Reward provides a feedback signal that modulates behaviour through several mechanisms, including invigorating performance and learning of action–outcome associations to guide future choices. After stroke, the ability to utilise reward feedback can be impaired, which may limit the benefits of rehabilitation approaches that use reinforcement. One possibility is that stroke causes a global impairment of reward processing, leading to both reduced invigoration and diminished learning from feedback. Alternatively, reward processing may be selectively disrupted, such that either invigoration or the ability to update beliefs from reward feedback is disproportionately affected.

To test these competing hypotheses, we recruited forty chronic stroke survivors and thirty age-matched healthy controls to complete a probabilistic reversal learning task with both their strong (non-paretic/dominant) and weak (paretic/non-dominant) limb. On each trial, participants reached to one of two targets associated with different reward probabilities that changed unpredictably over time, requiring continued monitoring of outcomes and adaptation of choice behaviour.
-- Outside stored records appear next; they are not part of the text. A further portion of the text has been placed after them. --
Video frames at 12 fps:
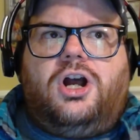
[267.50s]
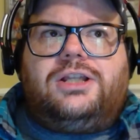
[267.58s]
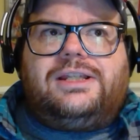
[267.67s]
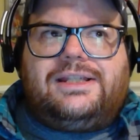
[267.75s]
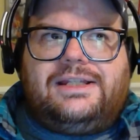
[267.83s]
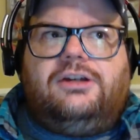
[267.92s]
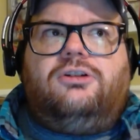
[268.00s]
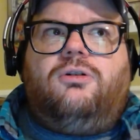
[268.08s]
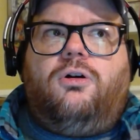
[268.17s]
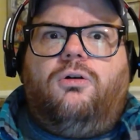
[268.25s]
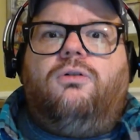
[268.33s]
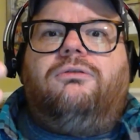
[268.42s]
still
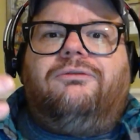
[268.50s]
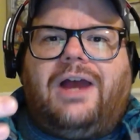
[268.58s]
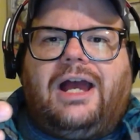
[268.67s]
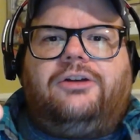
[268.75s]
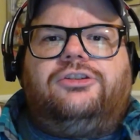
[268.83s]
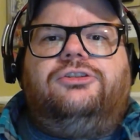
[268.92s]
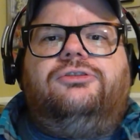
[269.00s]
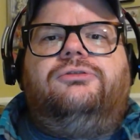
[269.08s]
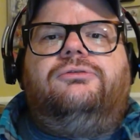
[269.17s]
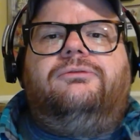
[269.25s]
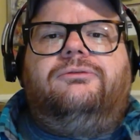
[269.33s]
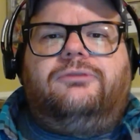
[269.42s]
hold
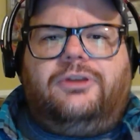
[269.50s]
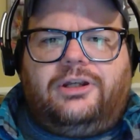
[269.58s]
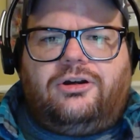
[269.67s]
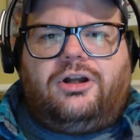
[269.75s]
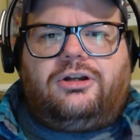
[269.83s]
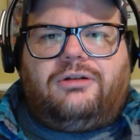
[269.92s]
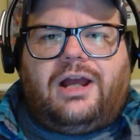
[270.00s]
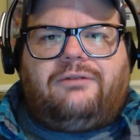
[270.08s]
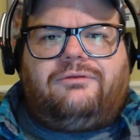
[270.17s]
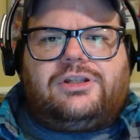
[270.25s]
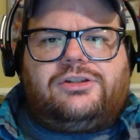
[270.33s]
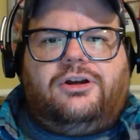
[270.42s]
value for their
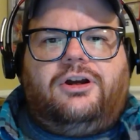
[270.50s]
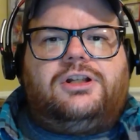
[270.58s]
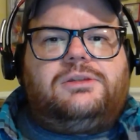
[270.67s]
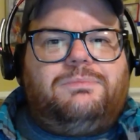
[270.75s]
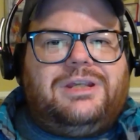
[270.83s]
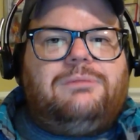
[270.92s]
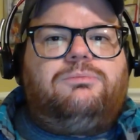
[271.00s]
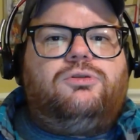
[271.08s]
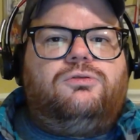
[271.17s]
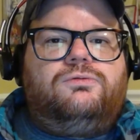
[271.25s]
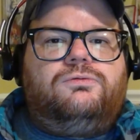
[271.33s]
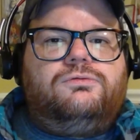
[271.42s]
autographics cards.
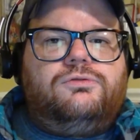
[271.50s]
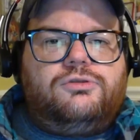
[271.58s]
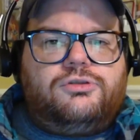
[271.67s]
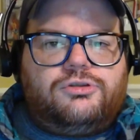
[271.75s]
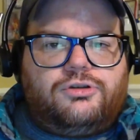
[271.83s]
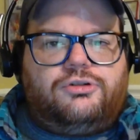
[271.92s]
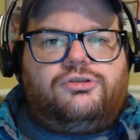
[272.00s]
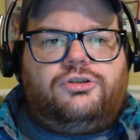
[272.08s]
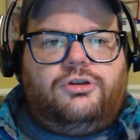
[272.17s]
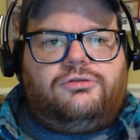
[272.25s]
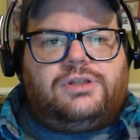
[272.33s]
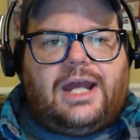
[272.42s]
People search
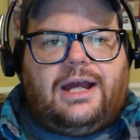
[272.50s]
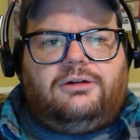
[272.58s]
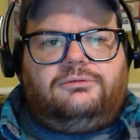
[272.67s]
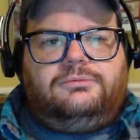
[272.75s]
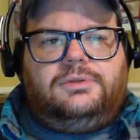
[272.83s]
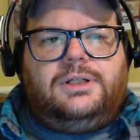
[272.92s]
those out.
Stroke survivors showed reduced reward-based learning compared to controls, expressed as lower overall choice accuracy and a greater tendency to switch responses after rewarded trials (i.e., lower win–stay rates), particularly when using the weak upper limb. Control analyses confirmed that these selective impairments were not explained by general motor impairment or cognitive deficits. To identify the putative computations underlying these behavioural differences in reward-based learning we used an established model of hierarchical Bayesian inference, the Hierarchical Gaussian Filter (HGF). The HGF characterises learning dynamics as trial-by-trial updating of an agent’s beliefs about action–outcome probabilities and their change over time (environmental volatility). Compared to healthy controls, stroke survivors were slower to update their beliefs about action–reward contingencies, an effect most pronounced for the weak upper limb, whereas updating beliefs about environmental volatility remained intact. Reward-based invigoration was also preserved: strong trial-by-trial predictions about action–reward contingencies were associated with faster movement times, with comparable slopes of this association across groups, indicating that motivational drive was maintained in patients despite overall slower performance.

This behavioural dissociation between preserved motivational invigoration but impaired probabilistic reward-based learning highlights a key translational opportunity: to leverage intact motivational pathways to enhance rehabilitation intensity and compliance, and to develop adaptive feedback strategies that compensate for impaired reward learning. Harnessing these complementary approaches could strengthen recovery outcomes and support greater long-term independence after stroke.